▶ **Task item**: First find the line with "[00:04:00.75]" in the entries below, then set down exactly every line through the line with "[00:04:05.65]", that line included.

▶ **Data records**:
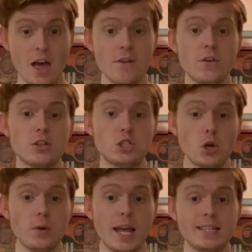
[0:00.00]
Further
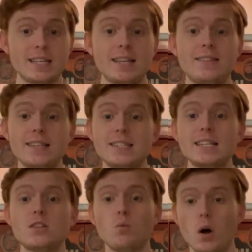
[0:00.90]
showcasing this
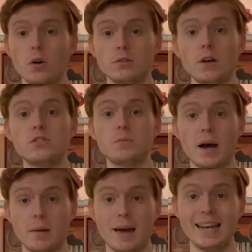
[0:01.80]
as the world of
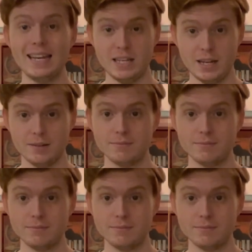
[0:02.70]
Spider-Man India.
* * *
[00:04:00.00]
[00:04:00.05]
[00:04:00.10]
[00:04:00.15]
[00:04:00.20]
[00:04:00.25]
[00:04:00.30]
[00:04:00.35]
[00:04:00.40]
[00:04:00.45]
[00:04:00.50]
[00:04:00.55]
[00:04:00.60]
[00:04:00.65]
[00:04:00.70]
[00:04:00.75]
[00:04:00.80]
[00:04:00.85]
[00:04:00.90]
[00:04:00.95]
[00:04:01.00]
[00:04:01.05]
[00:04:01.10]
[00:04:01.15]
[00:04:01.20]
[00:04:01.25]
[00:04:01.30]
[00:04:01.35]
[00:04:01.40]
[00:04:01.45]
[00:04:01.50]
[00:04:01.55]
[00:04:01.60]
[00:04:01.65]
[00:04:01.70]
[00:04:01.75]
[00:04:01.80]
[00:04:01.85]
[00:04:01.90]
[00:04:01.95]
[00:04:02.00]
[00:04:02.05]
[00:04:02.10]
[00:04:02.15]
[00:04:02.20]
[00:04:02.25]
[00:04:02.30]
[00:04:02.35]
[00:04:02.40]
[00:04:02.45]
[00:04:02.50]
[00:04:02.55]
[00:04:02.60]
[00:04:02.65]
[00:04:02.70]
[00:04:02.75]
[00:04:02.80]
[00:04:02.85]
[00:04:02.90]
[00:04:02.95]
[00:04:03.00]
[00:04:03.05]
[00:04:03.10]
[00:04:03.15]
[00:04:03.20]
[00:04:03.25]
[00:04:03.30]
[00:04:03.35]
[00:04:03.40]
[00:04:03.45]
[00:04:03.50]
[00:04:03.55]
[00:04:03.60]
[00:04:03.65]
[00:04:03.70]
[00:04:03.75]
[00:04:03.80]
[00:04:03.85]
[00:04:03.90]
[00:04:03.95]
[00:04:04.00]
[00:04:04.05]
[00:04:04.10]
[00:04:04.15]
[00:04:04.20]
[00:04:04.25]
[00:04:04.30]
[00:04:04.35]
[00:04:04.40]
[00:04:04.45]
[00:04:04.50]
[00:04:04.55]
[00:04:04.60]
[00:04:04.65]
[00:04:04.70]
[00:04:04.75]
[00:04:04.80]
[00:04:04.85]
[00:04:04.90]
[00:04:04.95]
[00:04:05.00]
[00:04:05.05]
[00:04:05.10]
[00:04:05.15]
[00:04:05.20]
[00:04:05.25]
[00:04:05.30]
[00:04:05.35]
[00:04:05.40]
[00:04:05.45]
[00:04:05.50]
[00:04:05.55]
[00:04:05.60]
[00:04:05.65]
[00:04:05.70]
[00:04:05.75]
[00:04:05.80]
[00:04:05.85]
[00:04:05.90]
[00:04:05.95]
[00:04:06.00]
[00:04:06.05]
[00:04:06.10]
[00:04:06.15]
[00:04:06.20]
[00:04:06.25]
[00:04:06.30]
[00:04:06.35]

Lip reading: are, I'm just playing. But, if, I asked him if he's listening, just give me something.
--
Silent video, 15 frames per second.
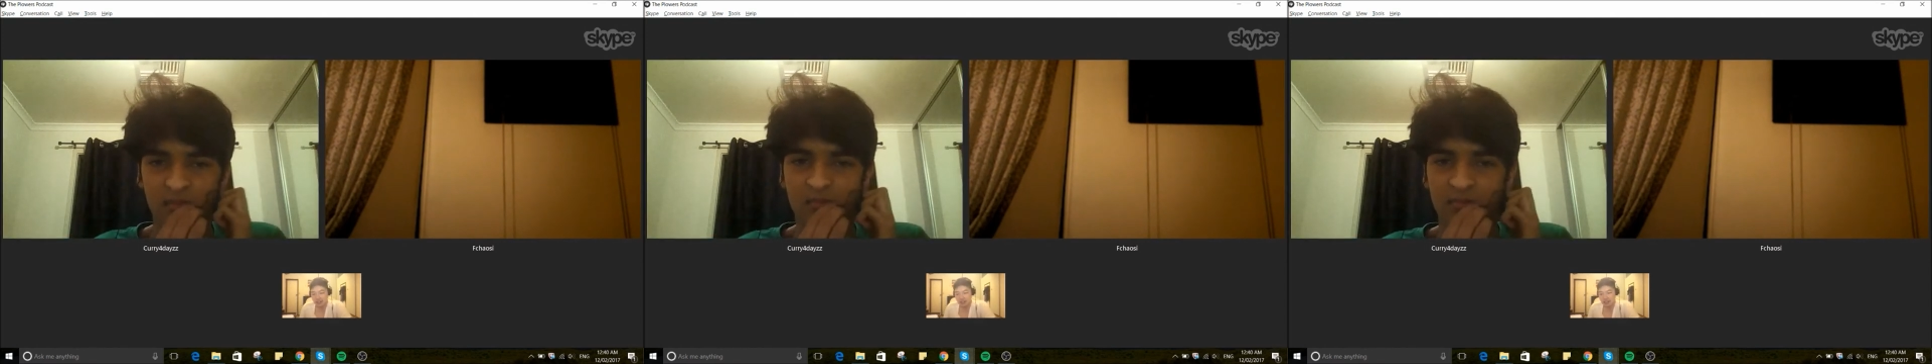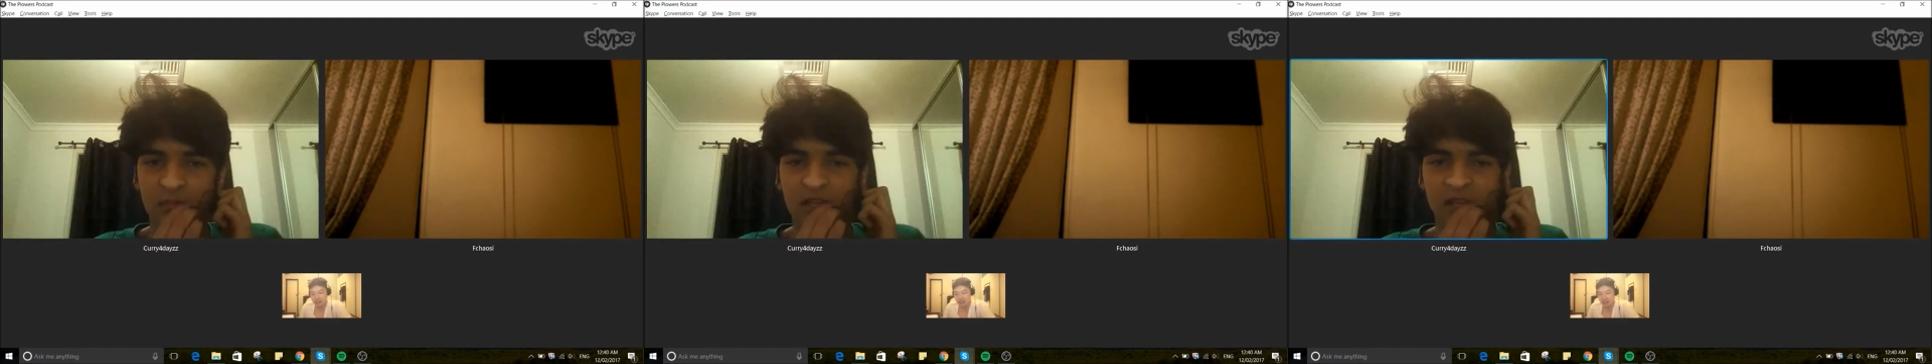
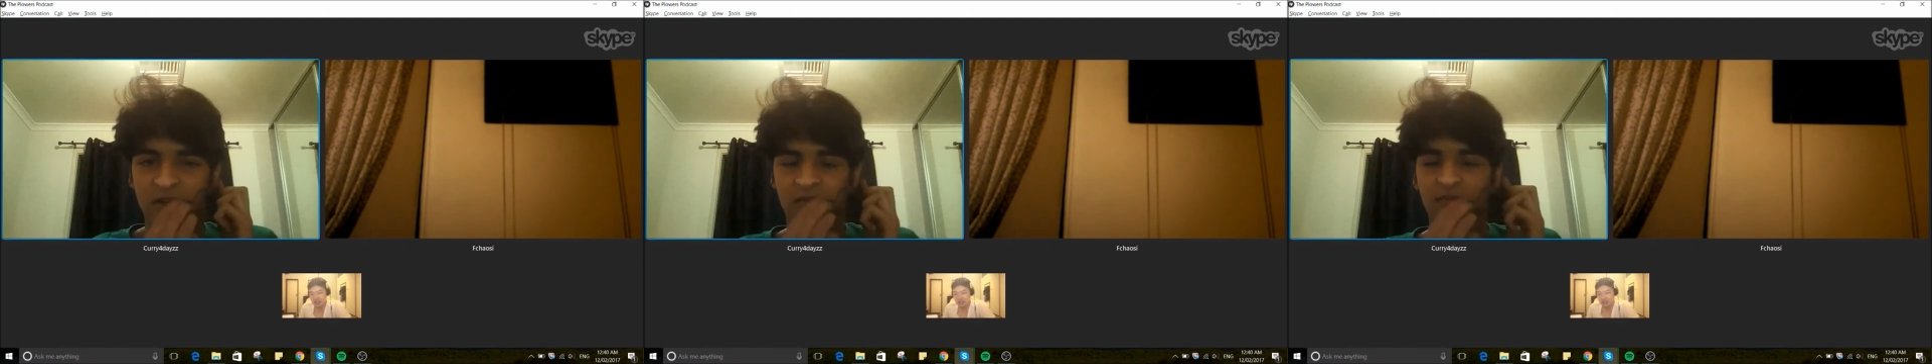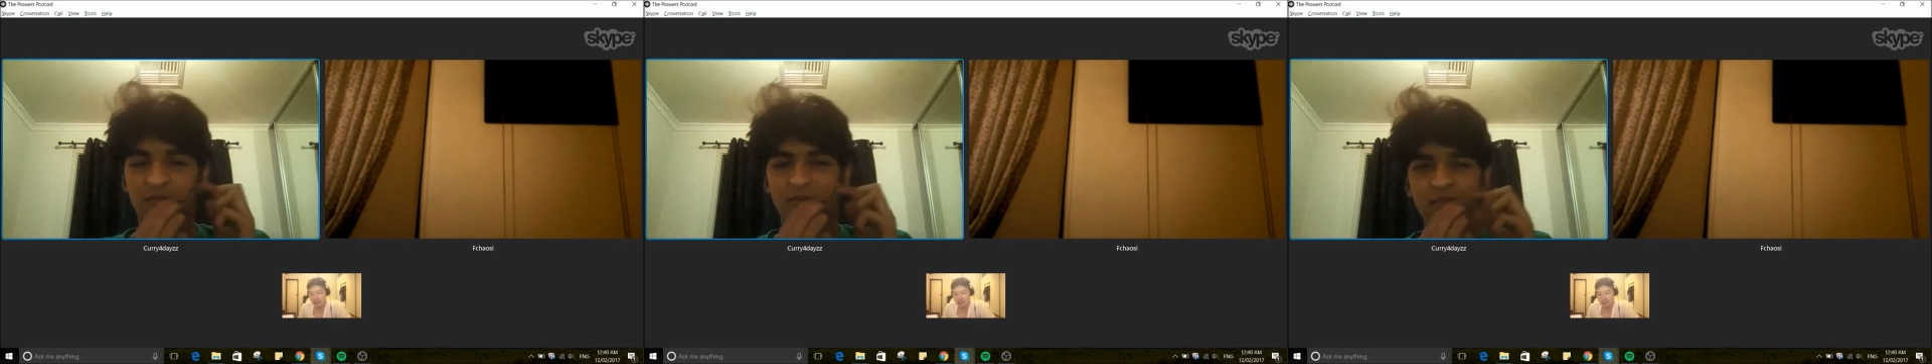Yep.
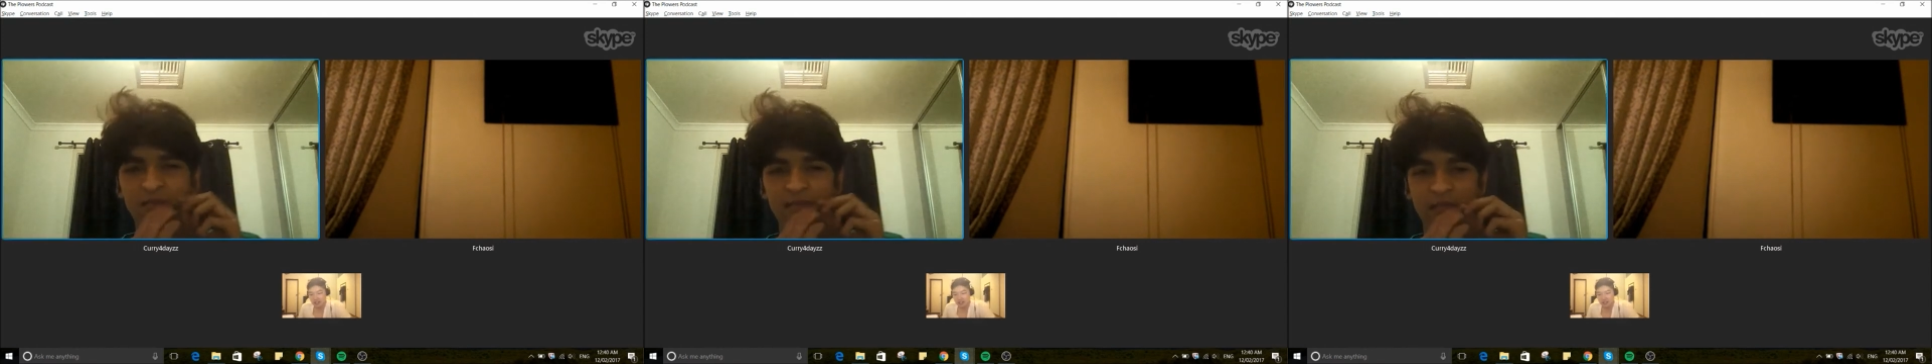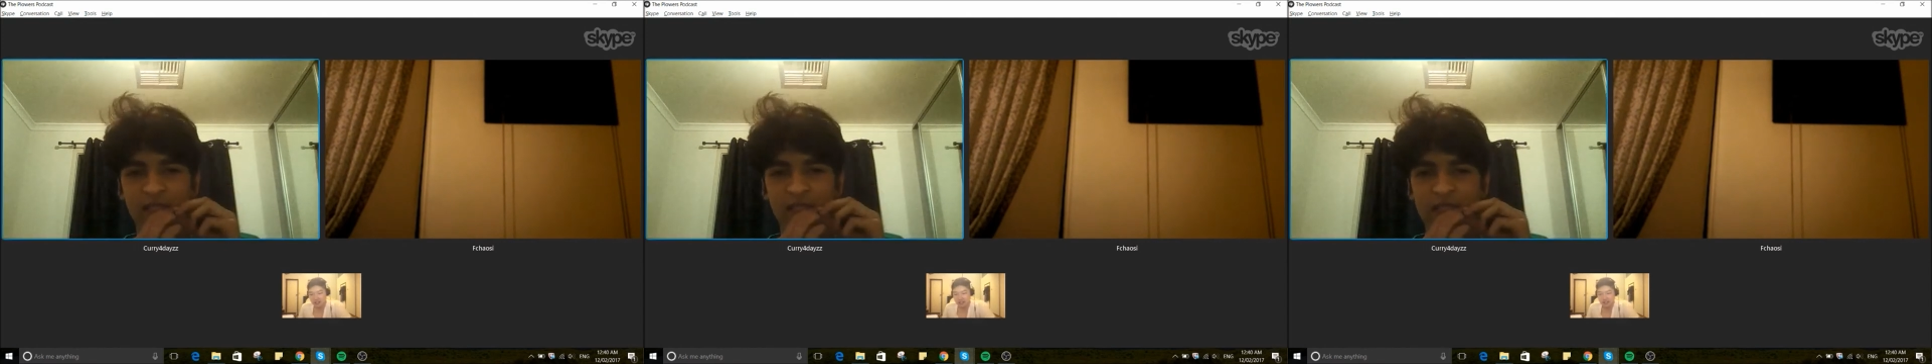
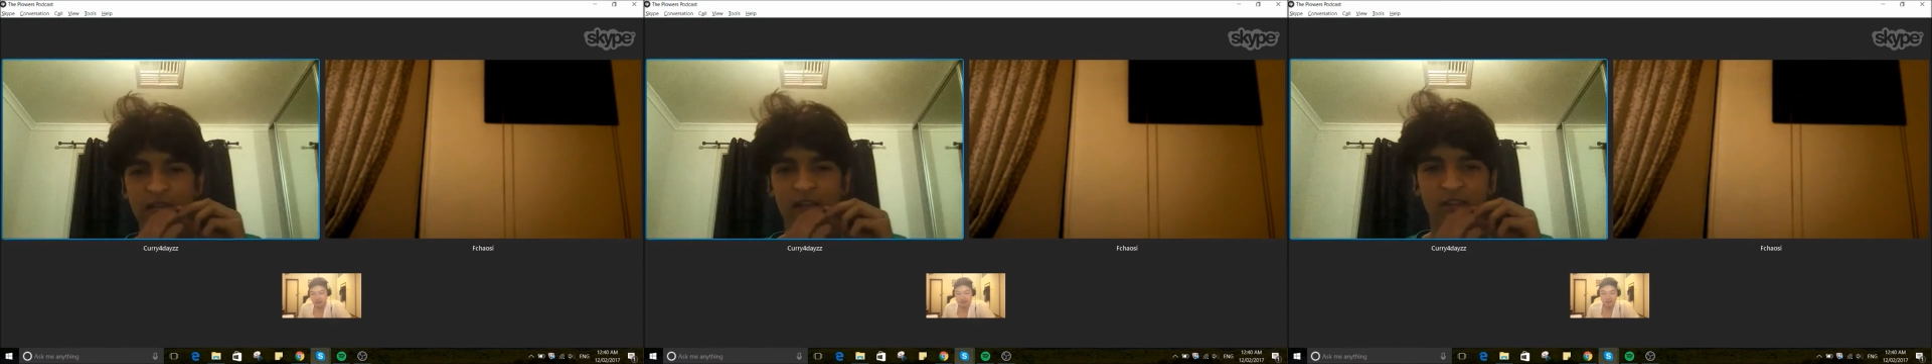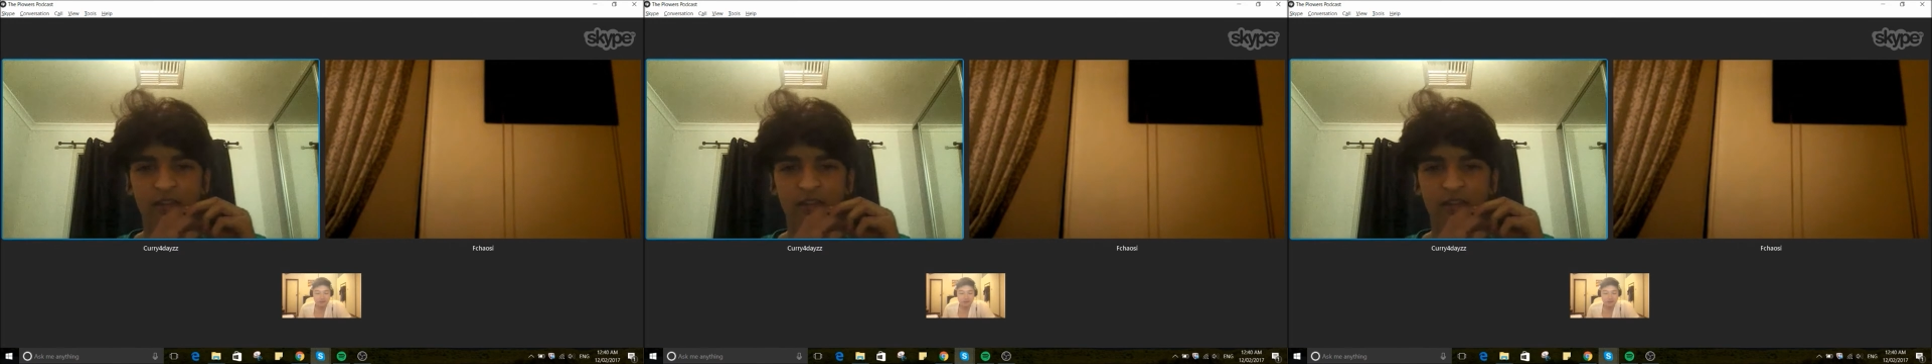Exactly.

▶ **Solved problem**:
[00:04:00.75]
[00:04:00.80]
[00:04:00.85]
[00:04:00.90]
[00:04:00.95]
[00:04:01.00]
[00:04:01.05]
[00:04:01.10]
[00:04:01.15]
[00:04:01.20]
[00:04:01.25]
[00:04:01.30]
[00:04:01.35]
[00:04:01.40]
[00:04:01.45]
[00:04:01.50]
[00:04:01.55]
[00:04:01.60]
[00:04:01.65]
[00:04:01.70]
[00:04:01.75]
[00:04:01.80]
[00:04:01.85]
[00:04:01.90]
[00:04:01.95]
[00:04:02.00]
[00:04:02.05]
[00:04:02.10]
[00:04:02.15]
[00:04:02.20]
[00:04:02.25]
[00:04:02.30]
[00:04:02.35]
[00:04:02.40]
[00:04:02.45]
[00:04:02.50]
[00:04:02.55]
[00:04:02.60]
[00:04:02.65]
[00:04:02.70]
[00:04:02.75]
[00:04:02.80]
[00:04:02.85]
[00:04:02.90]
[00:04:02.95]
[00:04:03.00]
[00:04:03.05]
[00:04:03.10]
[00:04:03.15]
[00:04:03.20]
[00:04:03.25]
[00:04:03.30]
[00:04:03.35]
[00:04:03.40]
[00:04:03.45]
[00:04:03.50]
[00:04:03.55]
[00:04:03.60]
[00:04:03.65]
[00:04:03.70]
[00:04:03.75]
[00:04:03.80]
[00:04:03.85]
[00:04:03.90]
[00:04:03.95]
[00:04:04.00]
[00:04:04.05]
[00:04:04.10]
[00:04:04.15]
[00:04:04.20]
[00:04:04.25]
[00:04:04.30]
[00:04:04.35]
[00:04:04.40]
[00:04:04.45]
[00:04:04.50]
[00:04:04.55]
[00:04:04.60]
[00:04:04.65]
[00:04:04.70]
[00:04:04.75]
[00:04:04.80]
[00:04:04.85]
[00:04:04.90]
[00:04:04.95]
[00:04:05.00]
[00:04:05.05]
[00:04:05.10]
[00:04:05.15]
[00:04:05.20]
[00:04:05.25]
[00:04:05.30]
[00:04:05.35]
[00:04:05.40]
[00:04:05.45]
[00:04:05.50]
[00:04:05.55]
[00:04:05.60]
[00:04:05.65]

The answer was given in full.